茜はそれ以来、学校や先生を信じることを辞めた。幸いだったのは、茜の母親が茜よりも憤り、母親の方から「そんな学校辞めちゃえばいいじゃない」と言ってくれたことだった。
義務教育である小学校を辞めることができるのかどうかは定かではないが、茜はそれ以来学校に行くことを辞めた。

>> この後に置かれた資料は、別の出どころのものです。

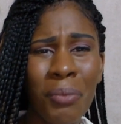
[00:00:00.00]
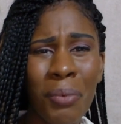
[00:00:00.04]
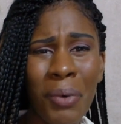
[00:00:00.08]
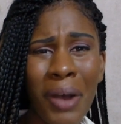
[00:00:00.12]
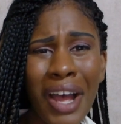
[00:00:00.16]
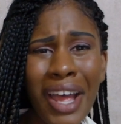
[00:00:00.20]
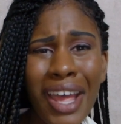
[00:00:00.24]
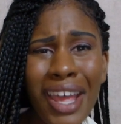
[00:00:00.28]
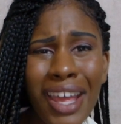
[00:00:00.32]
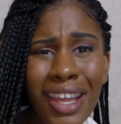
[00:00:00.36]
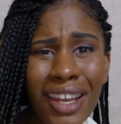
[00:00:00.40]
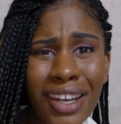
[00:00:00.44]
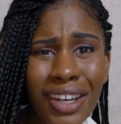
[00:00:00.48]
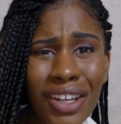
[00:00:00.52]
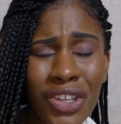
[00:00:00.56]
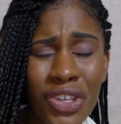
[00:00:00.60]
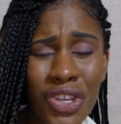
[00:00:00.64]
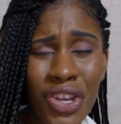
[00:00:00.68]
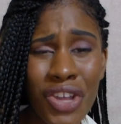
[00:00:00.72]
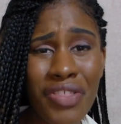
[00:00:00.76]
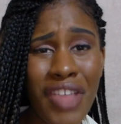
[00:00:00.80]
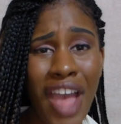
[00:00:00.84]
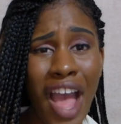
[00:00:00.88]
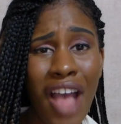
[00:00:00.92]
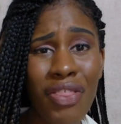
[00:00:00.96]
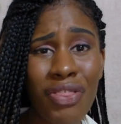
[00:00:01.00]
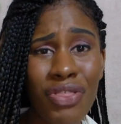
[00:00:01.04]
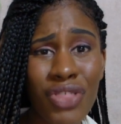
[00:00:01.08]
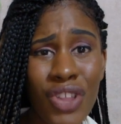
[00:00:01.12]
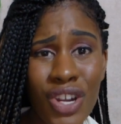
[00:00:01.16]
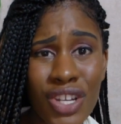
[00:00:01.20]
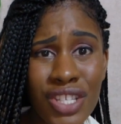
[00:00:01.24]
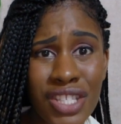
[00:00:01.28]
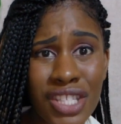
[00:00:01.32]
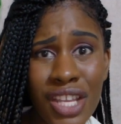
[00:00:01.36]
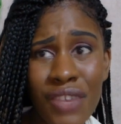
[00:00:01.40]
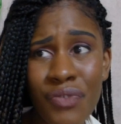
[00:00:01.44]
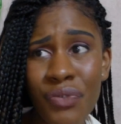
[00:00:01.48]
What? You're that
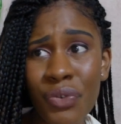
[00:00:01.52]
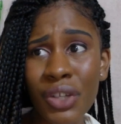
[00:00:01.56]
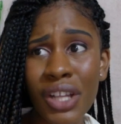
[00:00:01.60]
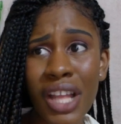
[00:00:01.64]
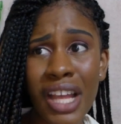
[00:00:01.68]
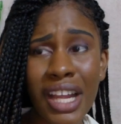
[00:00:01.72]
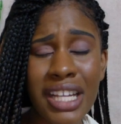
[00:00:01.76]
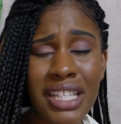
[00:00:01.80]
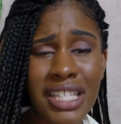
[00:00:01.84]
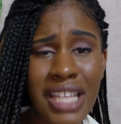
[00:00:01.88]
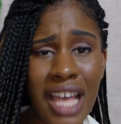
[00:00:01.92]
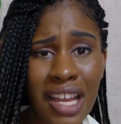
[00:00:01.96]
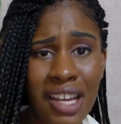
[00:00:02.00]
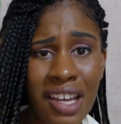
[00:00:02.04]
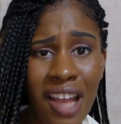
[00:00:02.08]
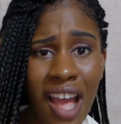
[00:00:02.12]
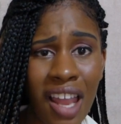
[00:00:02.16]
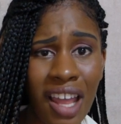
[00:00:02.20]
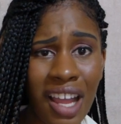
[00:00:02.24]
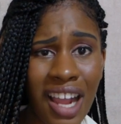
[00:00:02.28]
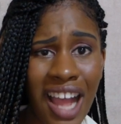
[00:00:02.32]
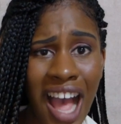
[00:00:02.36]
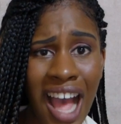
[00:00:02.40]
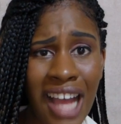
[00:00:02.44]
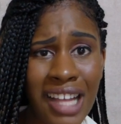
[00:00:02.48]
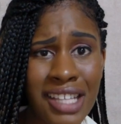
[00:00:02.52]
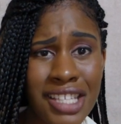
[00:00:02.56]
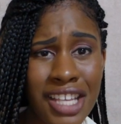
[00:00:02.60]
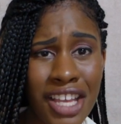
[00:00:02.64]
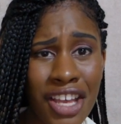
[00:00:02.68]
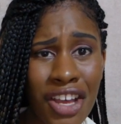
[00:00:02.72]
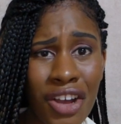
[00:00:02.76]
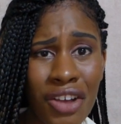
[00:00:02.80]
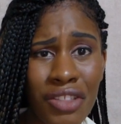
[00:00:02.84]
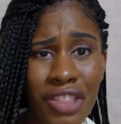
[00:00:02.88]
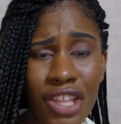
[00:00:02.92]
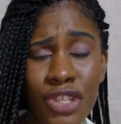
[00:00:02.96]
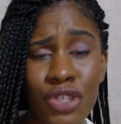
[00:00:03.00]
thirsty for like a $10
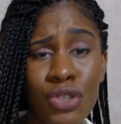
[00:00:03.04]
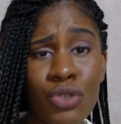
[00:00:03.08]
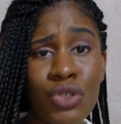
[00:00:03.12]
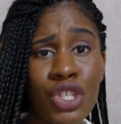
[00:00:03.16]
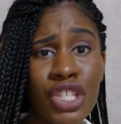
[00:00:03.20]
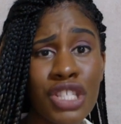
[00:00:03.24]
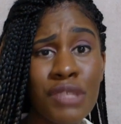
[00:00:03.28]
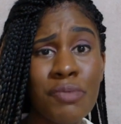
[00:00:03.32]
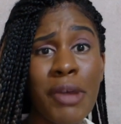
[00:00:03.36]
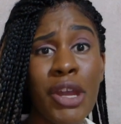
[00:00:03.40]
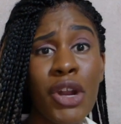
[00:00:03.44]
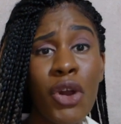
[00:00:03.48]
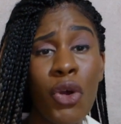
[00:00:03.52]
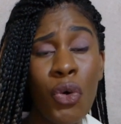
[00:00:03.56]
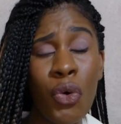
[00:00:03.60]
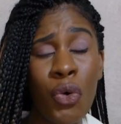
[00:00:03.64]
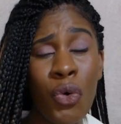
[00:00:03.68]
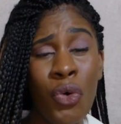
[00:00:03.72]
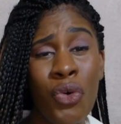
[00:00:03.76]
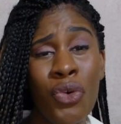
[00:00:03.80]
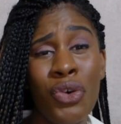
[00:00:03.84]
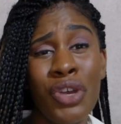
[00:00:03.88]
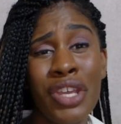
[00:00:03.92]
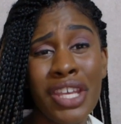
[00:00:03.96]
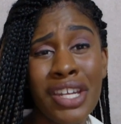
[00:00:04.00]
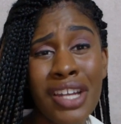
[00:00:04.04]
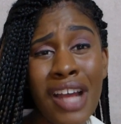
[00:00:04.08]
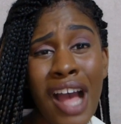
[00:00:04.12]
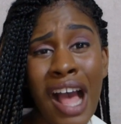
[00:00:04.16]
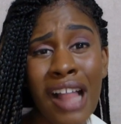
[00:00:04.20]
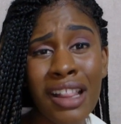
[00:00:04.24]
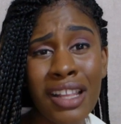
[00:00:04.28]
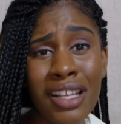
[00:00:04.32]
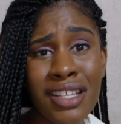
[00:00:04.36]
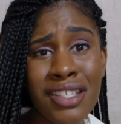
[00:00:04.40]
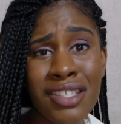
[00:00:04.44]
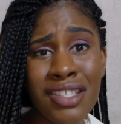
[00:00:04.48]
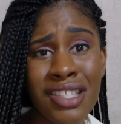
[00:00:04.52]
cocktail that you just spent all your
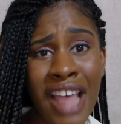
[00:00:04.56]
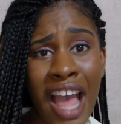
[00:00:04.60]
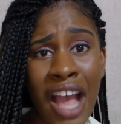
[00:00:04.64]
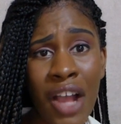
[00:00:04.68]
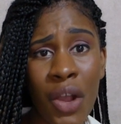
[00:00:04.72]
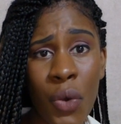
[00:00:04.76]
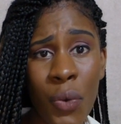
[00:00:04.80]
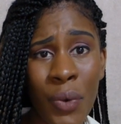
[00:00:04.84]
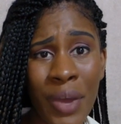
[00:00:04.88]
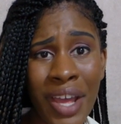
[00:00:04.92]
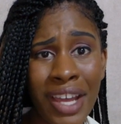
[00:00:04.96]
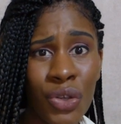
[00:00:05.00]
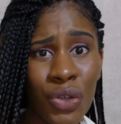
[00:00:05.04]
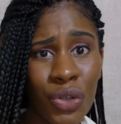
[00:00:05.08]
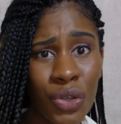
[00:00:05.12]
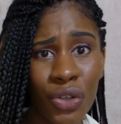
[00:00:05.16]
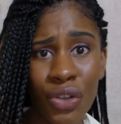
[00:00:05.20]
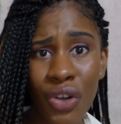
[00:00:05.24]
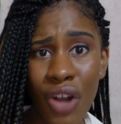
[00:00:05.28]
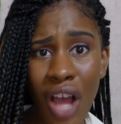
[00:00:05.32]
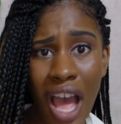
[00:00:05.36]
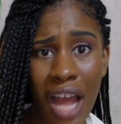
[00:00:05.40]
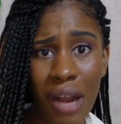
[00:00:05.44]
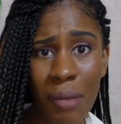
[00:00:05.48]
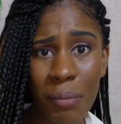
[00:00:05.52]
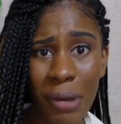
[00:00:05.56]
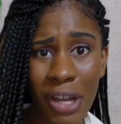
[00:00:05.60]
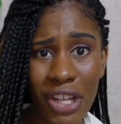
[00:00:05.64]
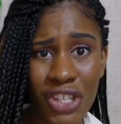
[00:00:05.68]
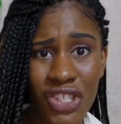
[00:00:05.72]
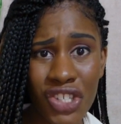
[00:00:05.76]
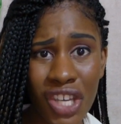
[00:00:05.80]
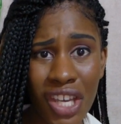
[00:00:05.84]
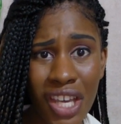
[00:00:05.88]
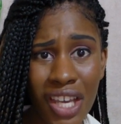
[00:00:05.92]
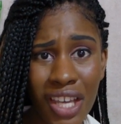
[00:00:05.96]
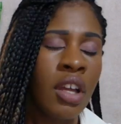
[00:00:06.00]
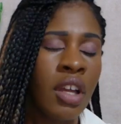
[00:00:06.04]
dollars that quick? You don't know how to
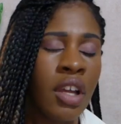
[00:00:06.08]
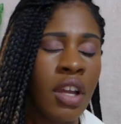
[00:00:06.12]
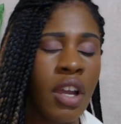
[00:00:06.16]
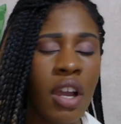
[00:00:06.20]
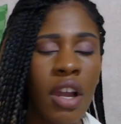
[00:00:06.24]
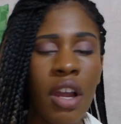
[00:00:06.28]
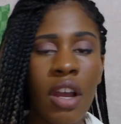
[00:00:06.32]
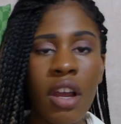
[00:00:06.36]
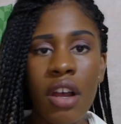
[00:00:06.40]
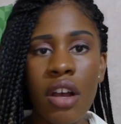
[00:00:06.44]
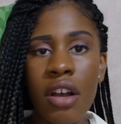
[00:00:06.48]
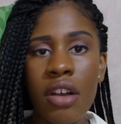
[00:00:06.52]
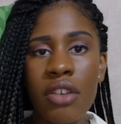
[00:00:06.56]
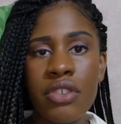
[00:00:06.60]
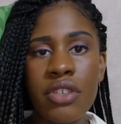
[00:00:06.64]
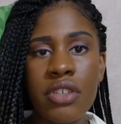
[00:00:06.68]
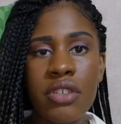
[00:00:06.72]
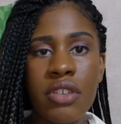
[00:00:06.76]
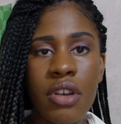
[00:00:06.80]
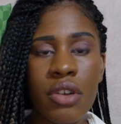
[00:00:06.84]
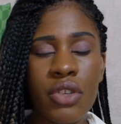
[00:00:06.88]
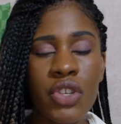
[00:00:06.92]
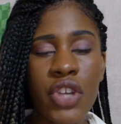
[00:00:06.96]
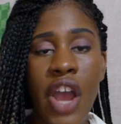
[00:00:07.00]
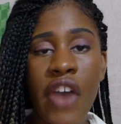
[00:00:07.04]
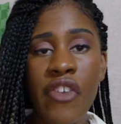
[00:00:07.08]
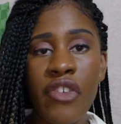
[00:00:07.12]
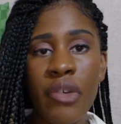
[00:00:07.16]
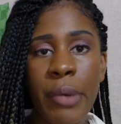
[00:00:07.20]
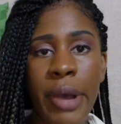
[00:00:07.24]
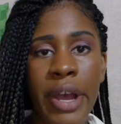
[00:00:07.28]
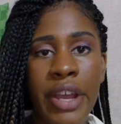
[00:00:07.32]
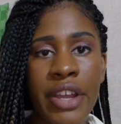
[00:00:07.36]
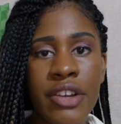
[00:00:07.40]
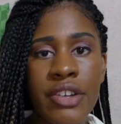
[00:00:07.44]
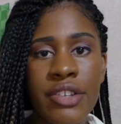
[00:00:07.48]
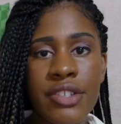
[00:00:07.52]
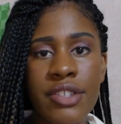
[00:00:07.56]
budget? Girl, just go travel
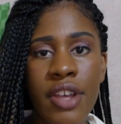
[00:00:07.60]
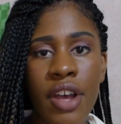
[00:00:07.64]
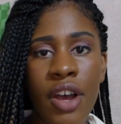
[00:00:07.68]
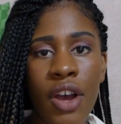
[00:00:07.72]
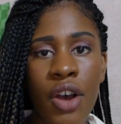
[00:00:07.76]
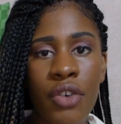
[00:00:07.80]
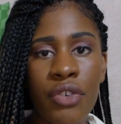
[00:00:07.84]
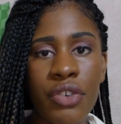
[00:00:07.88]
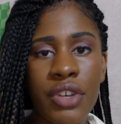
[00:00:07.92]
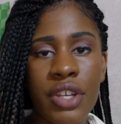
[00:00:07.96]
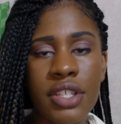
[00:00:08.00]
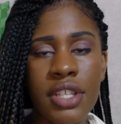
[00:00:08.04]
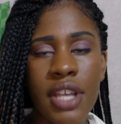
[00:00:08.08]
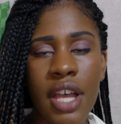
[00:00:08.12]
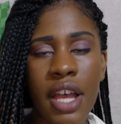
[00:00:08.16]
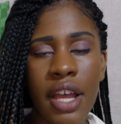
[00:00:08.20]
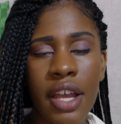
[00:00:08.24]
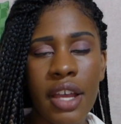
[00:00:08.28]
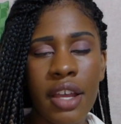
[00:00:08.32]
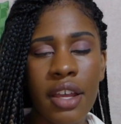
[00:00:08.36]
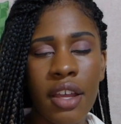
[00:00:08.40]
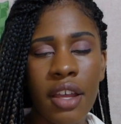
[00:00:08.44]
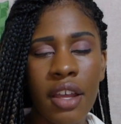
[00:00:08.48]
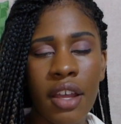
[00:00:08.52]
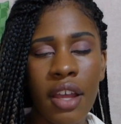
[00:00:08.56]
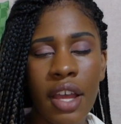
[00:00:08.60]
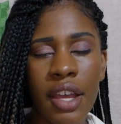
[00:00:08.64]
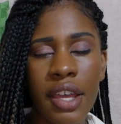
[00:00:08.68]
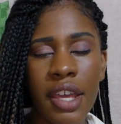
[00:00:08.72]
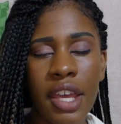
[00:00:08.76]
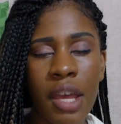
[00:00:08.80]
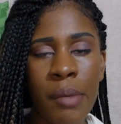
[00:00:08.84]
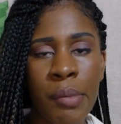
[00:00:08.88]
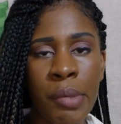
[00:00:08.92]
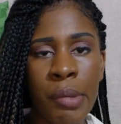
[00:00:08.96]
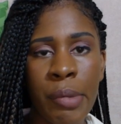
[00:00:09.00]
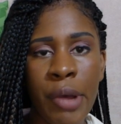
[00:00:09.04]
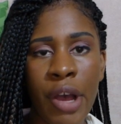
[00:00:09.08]
by yourself because I
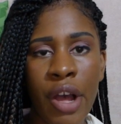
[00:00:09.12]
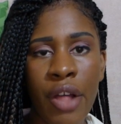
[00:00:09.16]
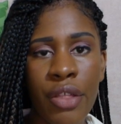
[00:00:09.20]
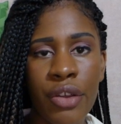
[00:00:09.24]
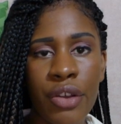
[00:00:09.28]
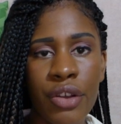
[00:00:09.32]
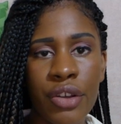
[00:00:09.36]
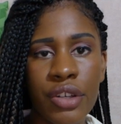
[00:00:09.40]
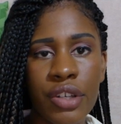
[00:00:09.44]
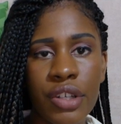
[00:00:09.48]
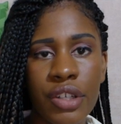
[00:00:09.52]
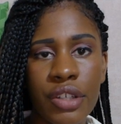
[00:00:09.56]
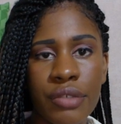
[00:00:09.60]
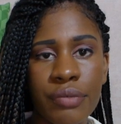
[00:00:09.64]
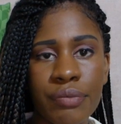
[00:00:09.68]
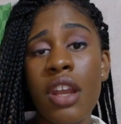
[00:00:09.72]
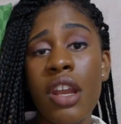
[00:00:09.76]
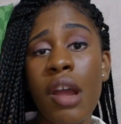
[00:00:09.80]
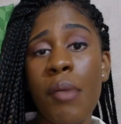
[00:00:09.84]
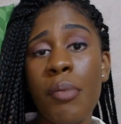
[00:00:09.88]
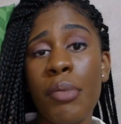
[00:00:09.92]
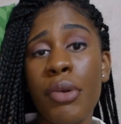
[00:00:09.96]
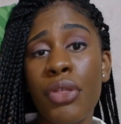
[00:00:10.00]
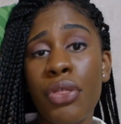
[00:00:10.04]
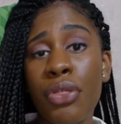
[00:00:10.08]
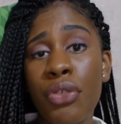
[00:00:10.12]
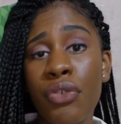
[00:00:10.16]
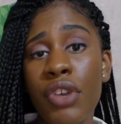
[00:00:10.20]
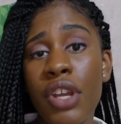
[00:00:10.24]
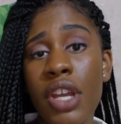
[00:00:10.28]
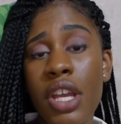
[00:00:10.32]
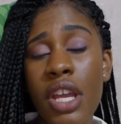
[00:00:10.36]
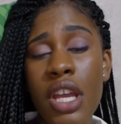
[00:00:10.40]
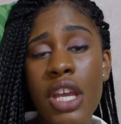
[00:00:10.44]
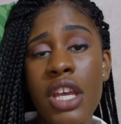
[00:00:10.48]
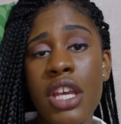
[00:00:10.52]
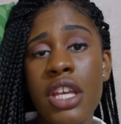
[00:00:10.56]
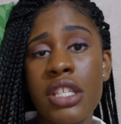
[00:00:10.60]
can't be bothered. Number
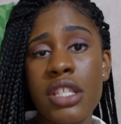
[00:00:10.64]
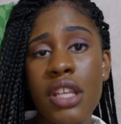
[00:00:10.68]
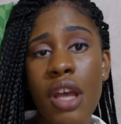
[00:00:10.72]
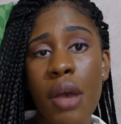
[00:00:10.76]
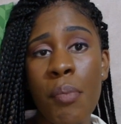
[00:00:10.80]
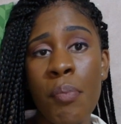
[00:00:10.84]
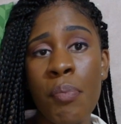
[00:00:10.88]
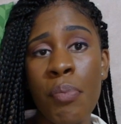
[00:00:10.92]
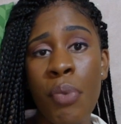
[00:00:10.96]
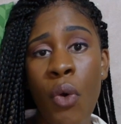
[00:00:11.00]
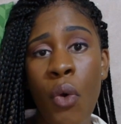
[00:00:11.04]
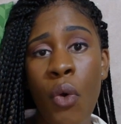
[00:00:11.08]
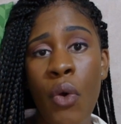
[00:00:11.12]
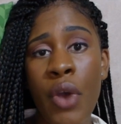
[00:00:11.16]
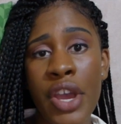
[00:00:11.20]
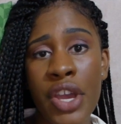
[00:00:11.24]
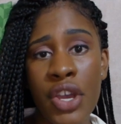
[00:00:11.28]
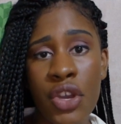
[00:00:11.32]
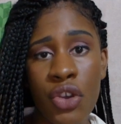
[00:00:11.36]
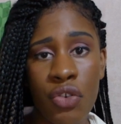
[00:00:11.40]
3 is boy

茜は高江が言うように、いじめられる様な学校では生涯の友どころか、一瞬の友さえ現れるなんて到底思えなかった。それに、強く逞しく生きる自分の母親を見て、学校で得る知識よりも生き抜くための知識の方が必要だと思った。
生き抜くための知識は学校では教えてくれないのだ。
「橋下先生、私、高校には行きません。だから受験は関係ないんです」
「香月さん、そんなことを言ってはいけないわ。高校くらいは絶対に行くべきよ。将来どうするつもりなの? 高校くらい行かないと就職先にだって困るのよ。ずっと引きこもりだった香月さんでも今ならまだ間に合うわ」
高江はあたかもそれが常識だと言う様に茜を説得する。
「心配しなくても大丈夫ですよ。私、就職する気もないですから。それに私、引きこもりじゃありません。今だって勉強するために図書館に行く途中なんですから」
「そっ、そうね。でも、勉強したいならやっぱり学校の方が効率的に学べるわよ」
「先生、いじめられるかも知れないと怯えながら学校に行ったって勉強に集中できるとは思えません」
「それは……」
茜は言葉に詰まる高江に目を向けた後、その後ろにいる女性に極力目を向けない様に視線を逸らした。
(やっぱり今日もいる。多分、先生の知っている人だ。……どうしよう? 何かめんどい。よし、放っておこう。特に害はないだろうし……)
高江を正面で見るとどうしても目に入ってくるいつも彼女が連れている女性。全く生の鼓動が感じられないその女性は既にこの世の者ではない。
だが、これは茜にとって珍しいことではない。茜には幼い頃から普通の人には見えるはずのないものが見える。つまり、幽霊ってやつだ。
そして、高江の後ろに立つ女性は間違いなく幽霊と呼ばれるものだった。ショートヘアの白髪混じりの年配の女性で伏せ目がちな女性は後悔に苛んでいる様にも見える。
(何か訴えているみたい? ……視線を感じる。先生に伝えるべきか? いや、べつにいいか……今は図書館に行く途中だし、そのうちいなくなるかもしれないし……それに橋下先生は絶対に私の言うことを信じなさそうだし……)
いろいろ理由をつけて茜は見なかったことにした。
「じゃあ、先生。私、勉強の時間がなくなるから」
何か言いたそうにしている高江をスルーして、茜は再び目的地へ向かって歩き始めたのだった。